What Metro Mapper does better:
  1. More Data. Has 2-4 years of data available, instead of 30 days.
  2. More Crimes. Shows all crimes reported, instead of just some.
    1. MetroWatch: Assault, Auto Theft, Burglary, Homicide, Robbery, Theft, Vandalism
    2. Metro Mapper: Arson, Homicide, Assault, Kidnapping, Bribery, Larceny/Theft, Burglary, Motor Vehicle Theft, Vandalism, Pornography, Drugs/Narcotics, Prostitution, Embezzlement, Robbery, Blackmail, Sex: Forcible, Forgery, Sex: Nonforcible, Fraud, Stolen Property, Gambling, Weapon Violations, Miscellaneous
  3. Faster. Shows results immediately, and once loaded allows instantaneous panning and zooming on the maps, instead of waiting for each map change to load.
  4. More Information. MetroWatch only shows the address of the report, where Metro Mapper shows address, location type, date and time, offender info (sex, race, age), sub-category of crime, counts of crime, and distance from your address.
  5. Search Options. Metro Mapper lets you see only the types of crime you want to see. You filter your search with start and end date, types of crime, offender info, crime severity, and locations of the crime. For example, you could get a map of only crimes reported in the last year relating to sexual abuse at bars or restaurants where the offender is a white male.
  6. Extra Overlays. With our Mapplets, you can overlay the crime reports with the location of registered sex offenders in your neighborhood.
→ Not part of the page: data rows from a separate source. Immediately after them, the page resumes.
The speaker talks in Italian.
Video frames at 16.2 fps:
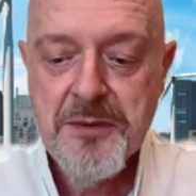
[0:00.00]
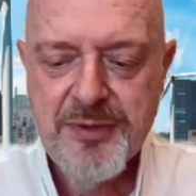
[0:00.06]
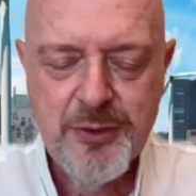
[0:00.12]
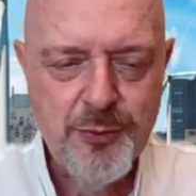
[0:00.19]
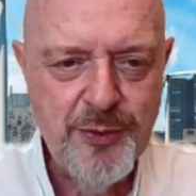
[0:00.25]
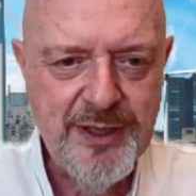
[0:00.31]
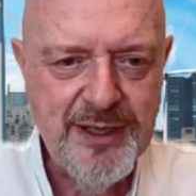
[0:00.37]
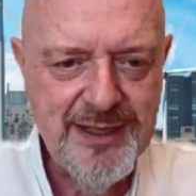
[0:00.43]

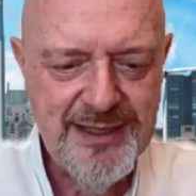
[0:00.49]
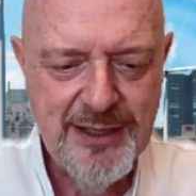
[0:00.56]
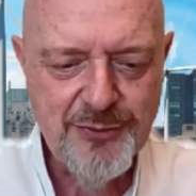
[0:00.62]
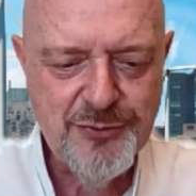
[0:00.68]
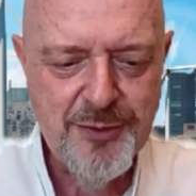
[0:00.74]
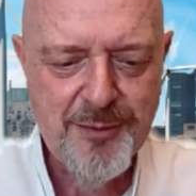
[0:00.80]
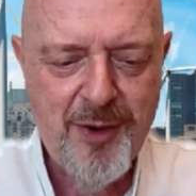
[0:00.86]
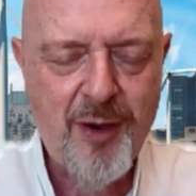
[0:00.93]
Per cui le
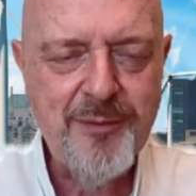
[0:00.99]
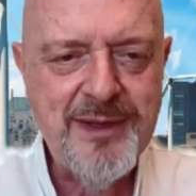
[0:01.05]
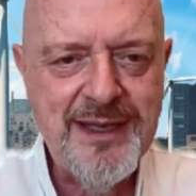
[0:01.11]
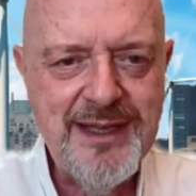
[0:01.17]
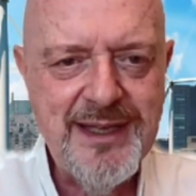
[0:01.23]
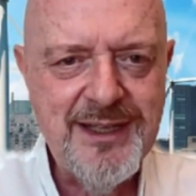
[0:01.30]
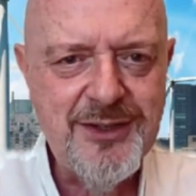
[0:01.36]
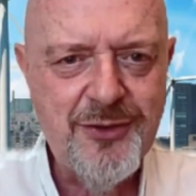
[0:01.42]

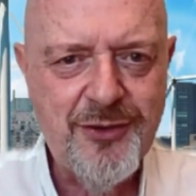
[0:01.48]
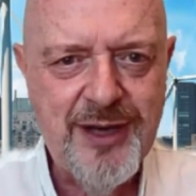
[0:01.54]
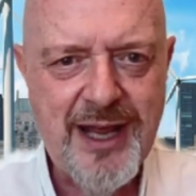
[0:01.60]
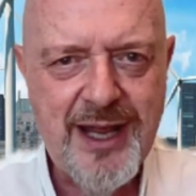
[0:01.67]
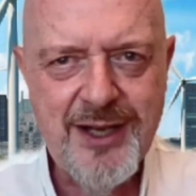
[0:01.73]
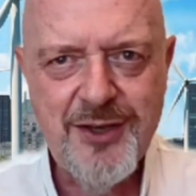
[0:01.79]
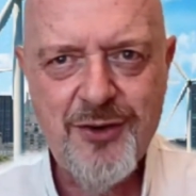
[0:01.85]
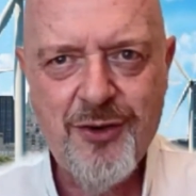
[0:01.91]
automobili non
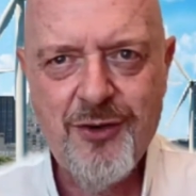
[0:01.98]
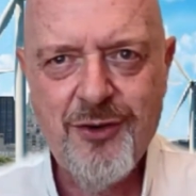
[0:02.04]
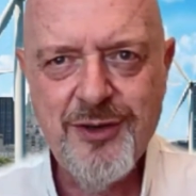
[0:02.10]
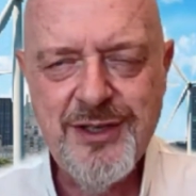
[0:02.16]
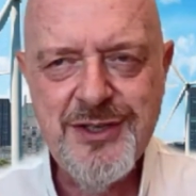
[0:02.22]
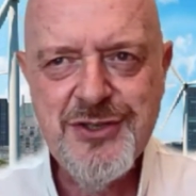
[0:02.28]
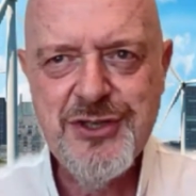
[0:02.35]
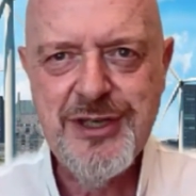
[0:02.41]

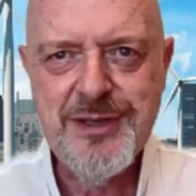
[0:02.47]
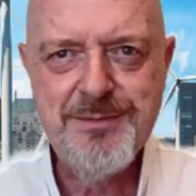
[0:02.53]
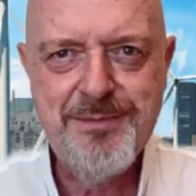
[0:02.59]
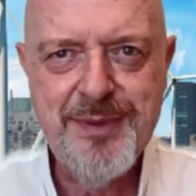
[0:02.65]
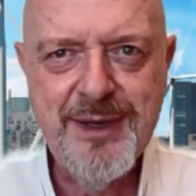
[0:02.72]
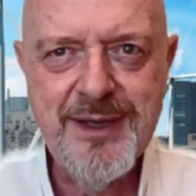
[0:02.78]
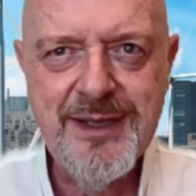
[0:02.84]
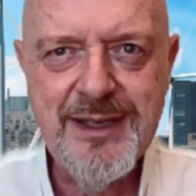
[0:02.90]
hanno i
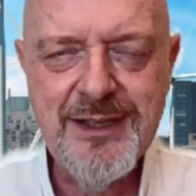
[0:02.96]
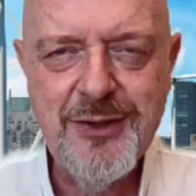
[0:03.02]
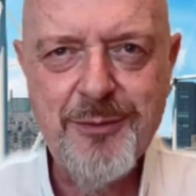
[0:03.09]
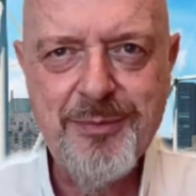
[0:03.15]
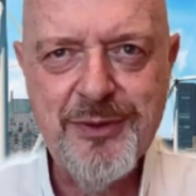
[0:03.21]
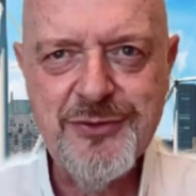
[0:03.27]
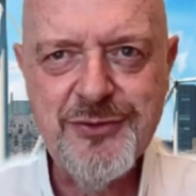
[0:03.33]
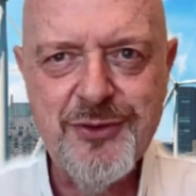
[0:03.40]
chip, eh,
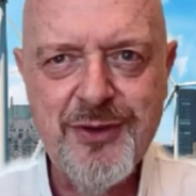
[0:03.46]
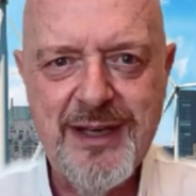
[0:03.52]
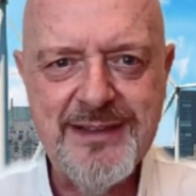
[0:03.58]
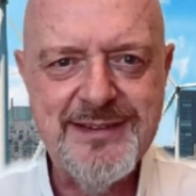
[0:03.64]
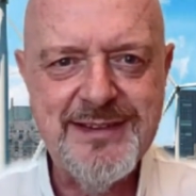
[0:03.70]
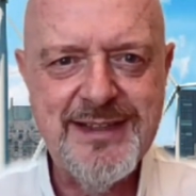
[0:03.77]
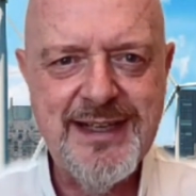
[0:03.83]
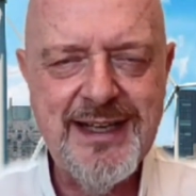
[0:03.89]
non possono
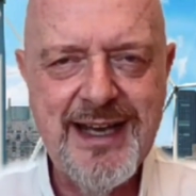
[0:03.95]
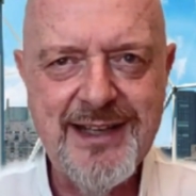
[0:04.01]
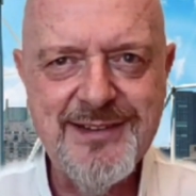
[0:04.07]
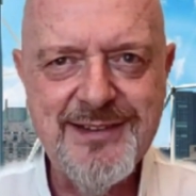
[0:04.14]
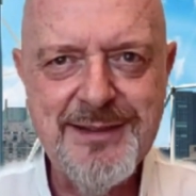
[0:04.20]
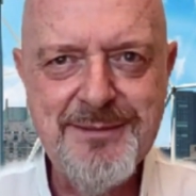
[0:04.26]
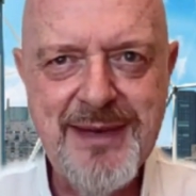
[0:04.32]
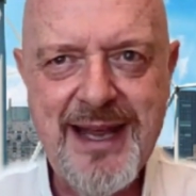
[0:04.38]
essere
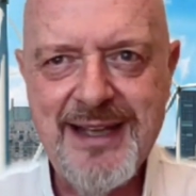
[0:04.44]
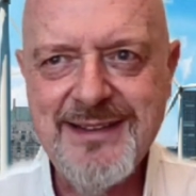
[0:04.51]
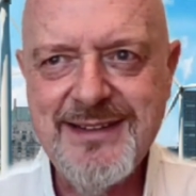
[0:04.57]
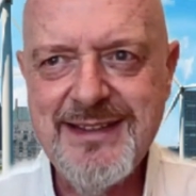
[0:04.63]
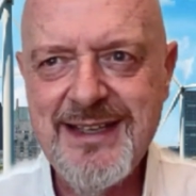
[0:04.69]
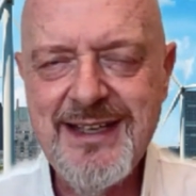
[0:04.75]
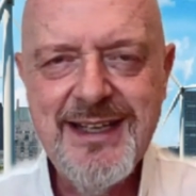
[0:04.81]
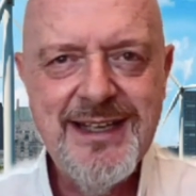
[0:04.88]

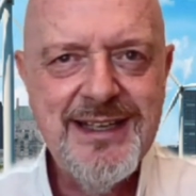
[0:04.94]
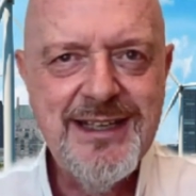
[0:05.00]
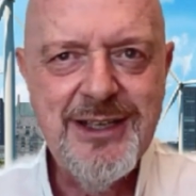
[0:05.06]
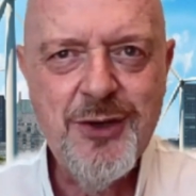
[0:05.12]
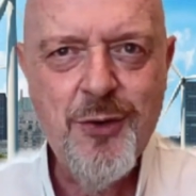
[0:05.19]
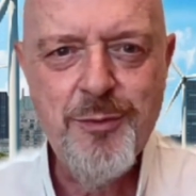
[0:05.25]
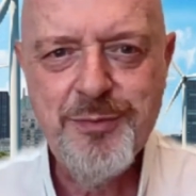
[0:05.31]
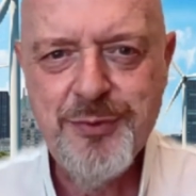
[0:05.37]
assemblate,
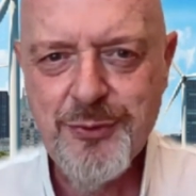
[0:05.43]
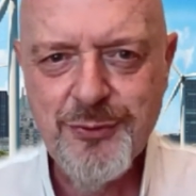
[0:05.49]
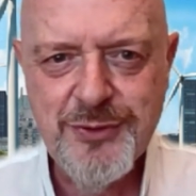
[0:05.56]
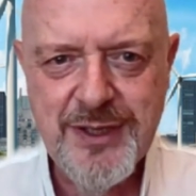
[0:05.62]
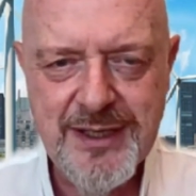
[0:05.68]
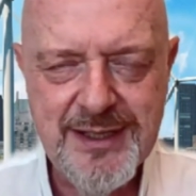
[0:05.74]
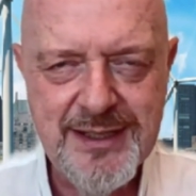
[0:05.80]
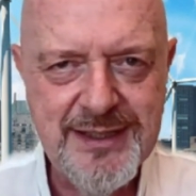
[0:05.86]
i
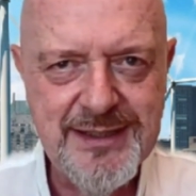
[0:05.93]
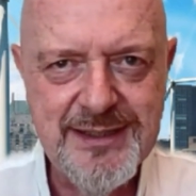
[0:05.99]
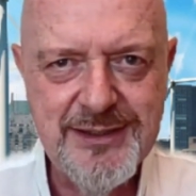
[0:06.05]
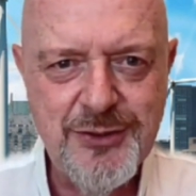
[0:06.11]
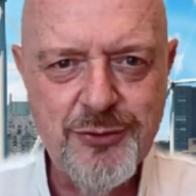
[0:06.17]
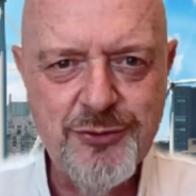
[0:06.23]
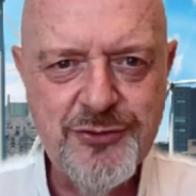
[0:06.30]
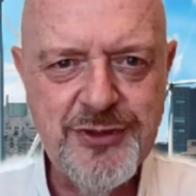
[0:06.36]
computer
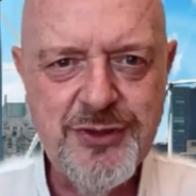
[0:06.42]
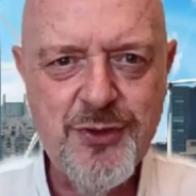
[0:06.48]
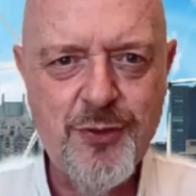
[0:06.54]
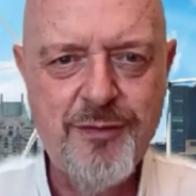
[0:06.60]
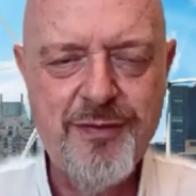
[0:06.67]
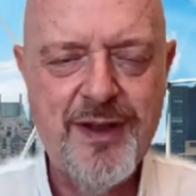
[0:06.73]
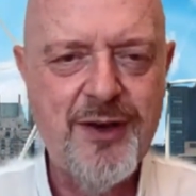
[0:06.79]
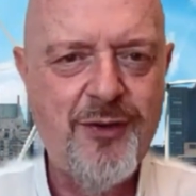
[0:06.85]
eh, non si
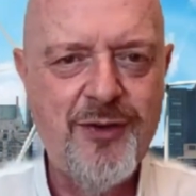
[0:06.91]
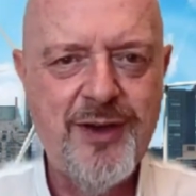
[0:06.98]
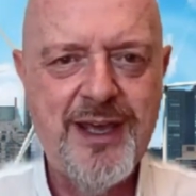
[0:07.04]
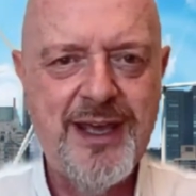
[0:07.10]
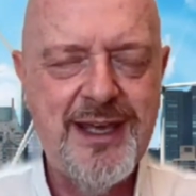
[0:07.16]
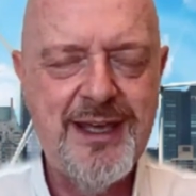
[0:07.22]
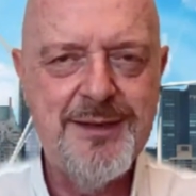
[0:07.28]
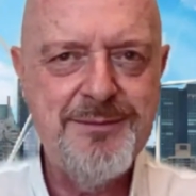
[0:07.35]
trovano
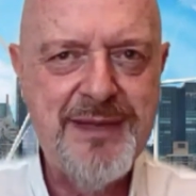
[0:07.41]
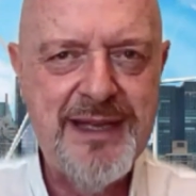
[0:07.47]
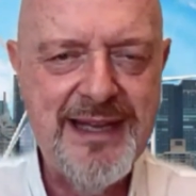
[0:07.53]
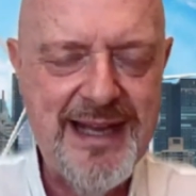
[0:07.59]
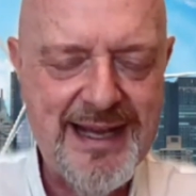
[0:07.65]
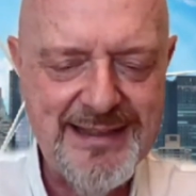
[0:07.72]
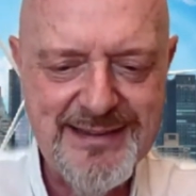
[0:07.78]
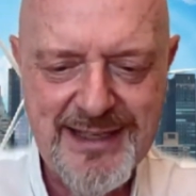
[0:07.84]
e, e
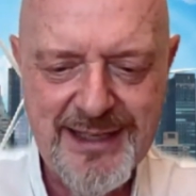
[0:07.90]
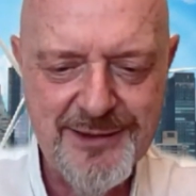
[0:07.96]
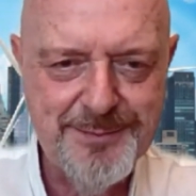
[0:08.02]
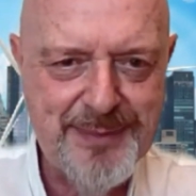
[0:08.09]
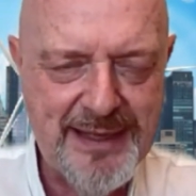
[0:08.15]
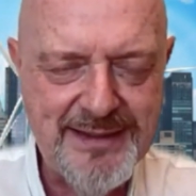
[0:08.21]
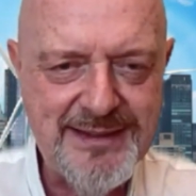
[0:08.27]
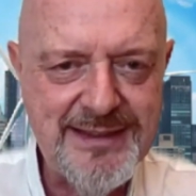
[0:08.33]
mille altri
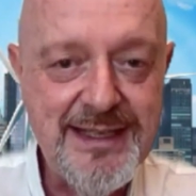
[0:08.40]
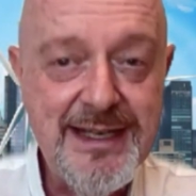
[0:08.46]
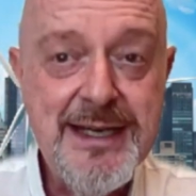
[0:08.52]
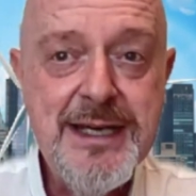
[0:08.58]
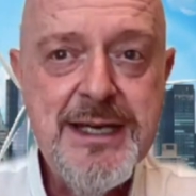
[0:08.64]
aspetti.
Or if you are looking for a home, see the most recent homes for sale, then show the crimes that occurred around that home. And then you can email the map to your friends, or view it in Google Earth.
What MetroWatch does better:
  1. Quicker Updates. Until the LMPD puts their publicly available crime data on their public website (like other US cities do) for all to use (instead of just sending it privately to LOJIC), my data will be a few days/weeks/months out of date. Requests for data can take a long time due to the LMPD process and paperwork.
  2. Street Names. Since LOJIC's maps are city run, they can update their street names quickly, so if a name changes, it's reflected right away. Names don't change that much, so I'm really grasping at straws here. Google's maps are from a national database, so their updates are a bit slower.
So now, a year and a half after my first crime map was live, LOJIC and the LMPD have a chance to show off theirs.

What do you think?

Wednesday, July 18, 2007

New Mapplets: Crime, Sex Offenders, Real Estate

We've added 3 new mapplets for crime, sex offenders, and daily updated real estate listings. Mapplets give you the power to overlay Metro Mapper's, other people's, and your own data all at once on the same map. We keep it up to date, and you view the results all at once on your own Google map, available from any computer!

Add them to your maps page from the Google Maps Directory.